Awkward Array GPU kernels
Description
The Awkward Array library provides a NumPy-like interface to the nested and unequal-length datasets that are often required by particle physicists. Since its release in September 2018, it has been used in a variety of particle physics analyses. In late 2019/early 2020, it was rewritten in C++ as Awkward 1.x, and the transition from Awkward 0.x to Awkward 1.x is ongoing.
Since Awkward Array encourages array-at-a-time programming, analysis scripts that use it are already in a good position to take advantage of GPUs. Algorithms designed for GPUs also operate array-at-a-time because this permits threads to run independently and thus achieve better performance. Awkward 1.x’s C++ implementation provides a good starting point for adding GPU kernels in CUDA and/or OpenCL.

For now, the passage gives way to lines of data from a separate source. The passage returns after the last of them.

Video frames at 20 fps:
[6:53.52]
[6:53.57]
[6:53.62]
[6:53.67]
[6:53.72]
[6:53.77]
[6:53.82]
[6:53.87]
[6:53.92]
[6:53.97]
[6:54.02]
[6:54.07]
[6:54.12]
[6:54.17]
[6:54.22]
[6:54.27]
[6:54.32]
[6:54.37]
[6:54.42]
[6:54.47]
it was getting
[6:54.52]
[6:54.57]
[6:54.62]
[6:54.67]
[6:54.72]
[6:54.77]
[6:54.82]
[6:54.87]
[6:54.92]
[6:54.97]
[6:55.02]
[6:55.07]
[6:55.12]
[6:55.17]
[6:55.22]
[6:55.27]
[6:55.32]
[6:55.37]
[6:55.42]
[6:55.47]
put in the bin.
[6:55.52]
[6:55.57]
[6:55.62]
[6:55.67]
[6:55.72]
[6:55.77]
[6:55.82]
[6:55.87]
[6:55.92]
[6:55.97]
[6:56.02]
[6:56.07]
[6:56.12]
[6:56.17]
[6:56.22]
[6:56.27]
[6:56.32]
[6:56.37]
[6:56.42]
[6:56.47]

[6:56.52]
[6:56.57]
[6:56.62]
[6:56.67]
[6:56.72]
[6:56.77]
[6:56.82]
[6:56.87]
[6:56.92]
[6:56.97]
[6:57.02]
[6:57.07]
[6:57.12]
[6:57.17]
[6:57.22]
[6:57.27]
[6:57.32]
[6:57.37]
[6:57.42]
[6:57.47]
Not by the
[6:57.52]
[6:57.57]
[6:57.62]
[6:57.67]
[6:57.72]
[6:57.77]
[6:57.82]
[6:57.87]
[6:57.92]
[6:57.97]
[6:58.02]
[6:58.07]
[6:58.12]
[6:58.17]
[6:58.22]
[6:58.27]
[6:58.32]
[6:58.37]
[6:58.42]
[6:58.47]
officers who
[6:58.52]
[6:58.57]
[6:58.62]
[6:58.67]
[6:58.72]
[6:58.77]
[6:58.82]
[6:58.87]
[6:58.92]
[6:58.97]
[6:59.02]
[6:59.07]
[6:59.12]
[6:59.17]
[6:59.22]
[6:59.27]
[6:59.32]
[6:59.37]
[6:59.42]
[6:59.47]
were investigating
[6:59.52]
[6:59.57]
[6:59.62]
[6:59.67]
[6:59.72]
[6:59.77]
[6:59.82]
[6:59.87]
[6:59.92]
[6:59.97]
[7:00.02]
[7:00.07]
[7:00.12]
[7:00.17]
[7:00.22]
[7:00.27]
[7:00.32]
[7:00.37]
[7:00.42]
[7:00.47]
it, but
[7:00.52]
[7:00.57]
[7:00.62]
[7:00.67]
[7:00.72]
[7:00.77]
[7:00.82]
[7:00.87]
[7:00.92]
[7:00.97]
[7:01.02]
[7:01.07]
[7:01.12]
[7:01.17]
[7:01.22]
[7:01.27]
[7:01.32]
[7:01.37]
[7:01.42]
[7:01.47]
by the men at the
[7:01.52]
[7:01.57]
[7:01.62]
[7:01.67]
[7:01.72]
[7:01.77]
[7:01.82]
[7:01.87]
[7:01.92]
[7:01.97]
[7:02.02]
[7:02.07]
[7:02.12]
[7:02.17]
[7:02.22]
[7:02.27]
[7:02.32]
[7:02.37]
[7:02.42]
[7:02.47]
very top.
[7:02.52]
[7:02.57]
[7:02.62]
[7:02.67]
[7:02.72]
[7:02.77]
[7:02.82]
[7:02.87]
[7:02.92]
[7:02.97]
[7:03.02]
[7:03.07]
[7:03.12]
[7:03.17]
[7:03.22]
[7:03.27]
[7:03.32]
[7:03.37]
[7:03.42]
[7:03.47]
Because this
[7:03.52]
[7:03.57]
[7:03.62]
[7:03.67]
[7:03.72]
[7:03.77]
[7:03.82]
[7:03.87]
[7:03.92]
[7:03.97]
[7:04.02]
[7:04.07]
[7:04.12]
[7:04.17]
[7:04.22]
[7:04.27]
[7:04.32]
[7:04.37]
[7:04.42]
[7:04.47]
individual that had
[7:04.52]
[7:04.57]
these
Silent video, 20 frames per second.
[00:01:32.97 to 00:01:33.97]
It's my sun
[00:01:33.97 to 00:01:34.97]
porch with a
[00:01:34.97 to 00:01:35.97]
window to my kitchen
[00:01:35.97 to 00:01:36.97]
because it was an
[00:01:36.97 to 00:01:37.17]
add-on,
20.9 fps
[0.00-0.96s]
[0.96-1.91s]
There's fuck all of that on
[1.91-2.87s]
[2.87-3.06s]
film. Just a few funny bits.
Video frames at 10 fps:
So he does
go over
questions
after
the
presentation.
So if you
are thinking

The goal of this project is to add a GPU backend to Awkward Array 1.x. With such a backend, the library would have a unique capability of processing complex, JSON-like data that is wholly resident on GPUs, in an efficient way, without specialized compilation or even leaving the Python prompt.
Task ideas
- Track “memory location” through Awkward Array classes: main memory versus GPU (and which GPU). Arrays derived from GPU arrays should live on the same GPU, and operations involving a CPU array and a GPU array should be handled intelligently.
- Characterize the “CPU kernels” in a way that documents them and facilitates bulk translation to “GPU kernels.” Maybe create a tool that performs a naive translation for most existing and any new CPU kernels.
- Identify kernels whose naive translations are already optimal on GPUs and those that can be improved by GPU-specific algorithms. For example, some kernels are prefix sums, implemented on the CPU by a loop-carried dependency, which can be dramatically improved by a Hillis-Steele prefix sum on the GPU. Other examples may be evident.
- Develop a deployment strategy for users with GPUs and users without GPUs (and users with non-Nvidia GPUs). CUDA and OpenCL should be actively compared.
- Measure performance of array operations with and without a GPU, including memory transfer time.
Expected results
By the end of the summer, we would like to see a complete implementation of Awkward Array GPU kernels. It should be reasonably performant, though it need not have the best possible performance.
Evaluation tasks
Contact the mentors for a task that we’ll use to evaluate candidates.
Requirements
- Good software engineering skills; well-organized coding.
- Rigorous testing and documentation.
- Familiarity with CUDA and/or OpenCL and C++.
- Interest in parallel algorithms.